Morrison’s next album, Moondance (also produced by Merenstein), received far from an indifferent response when Warner Bros. released it in January 1970. Its horn-driven blend of jazz, soul, pop and Irish folk and themes of spiritual renewal and redemption sent the LP to #29 in the Billboard 200 and #32 in the UK. Several songs, including the title track, remain radio staples to this day and it catapulted Morrison’s career into the stratosphere, establishing the “living legend” status he’s held ever since. He recorded seven more albums for Warner Bros., the last being 1978’s Wavelength, before signing with Mercury.

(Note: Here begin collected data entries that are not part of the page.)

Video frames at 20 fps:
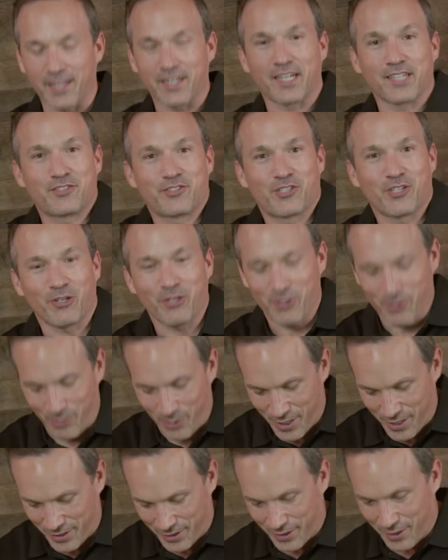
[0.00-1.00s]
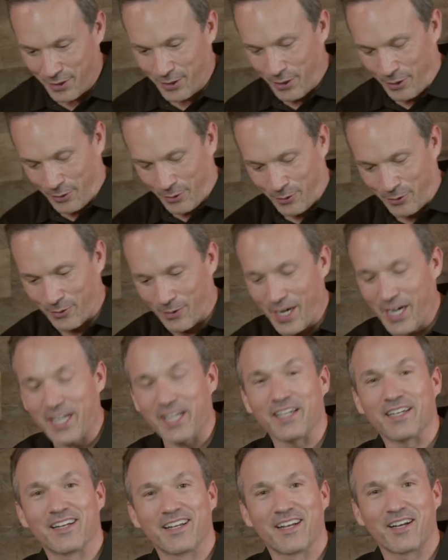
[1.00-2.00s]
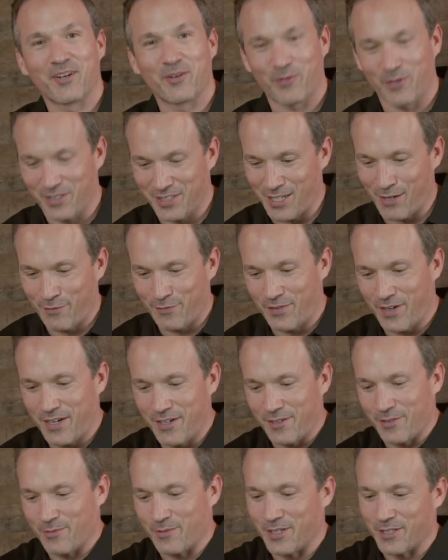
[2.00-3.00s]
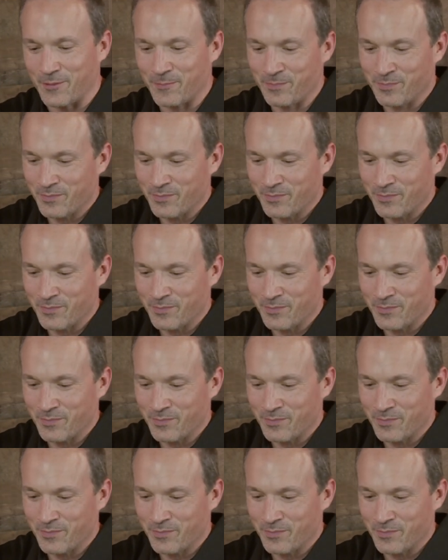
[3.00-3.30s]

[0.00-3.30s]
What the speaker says: got soda water. Great. That worked out very well.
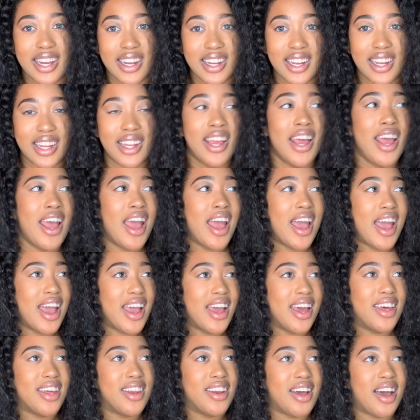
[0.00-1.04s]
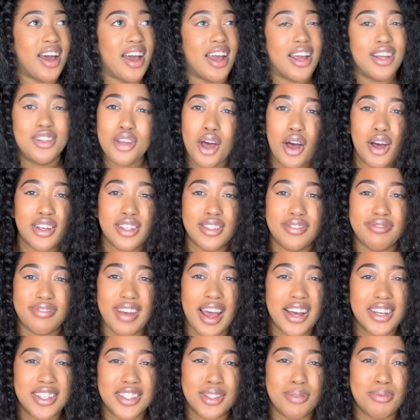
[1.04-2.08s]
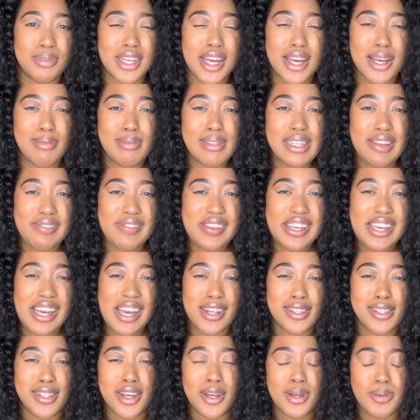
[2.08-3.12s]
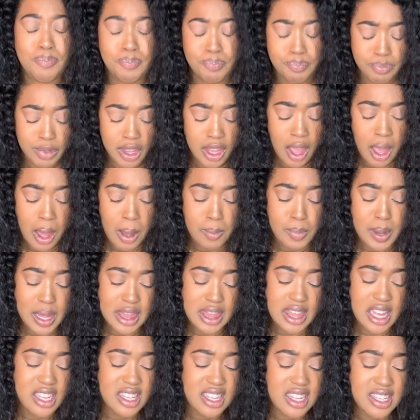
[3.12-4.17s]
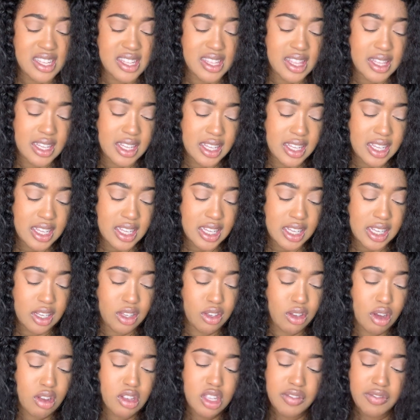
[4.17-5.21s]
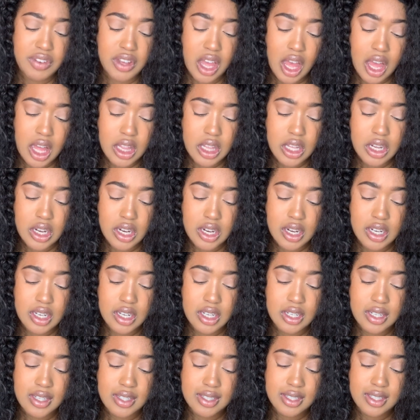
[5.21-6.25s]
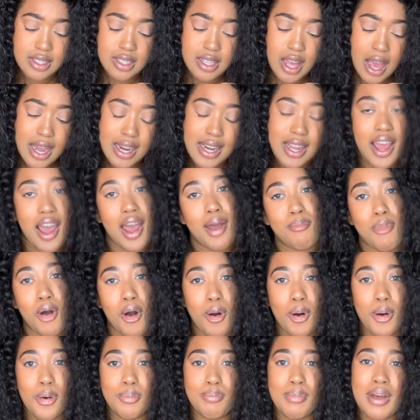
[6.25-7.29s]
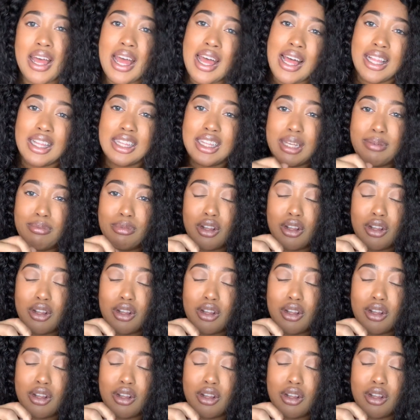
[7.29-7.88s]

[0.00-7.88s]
it. And I talk fast sometimes if you can't tell, But this is the Dose of Colors Honey I'm Home lip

On December 1, 2018, the Cambridge Arts Council and Cambridge Public Library sponsored the Astral Weeks 50th Anniversary Celebration at the corner of Green and Bay Streets, Morrison’s old neighborhood. Featured speakers included three of his Cambridge-era bandmates, Tom Kielbania, John Payne and Joey Bebo, the last of whom wrote a book about his experience working with Morrison, In the Back of the Van: The Story of One Unforgettable Summer (Joseph M. Bebo Books, 2016). Others were Ryan H. Walsh, author of Astral Weeks: A Secret History of 1968 (Penguin, 2018), and Cambridge Mayor Marc McGovern, who declared December 1st “Van Morrison Astral Weeks Day” in the city.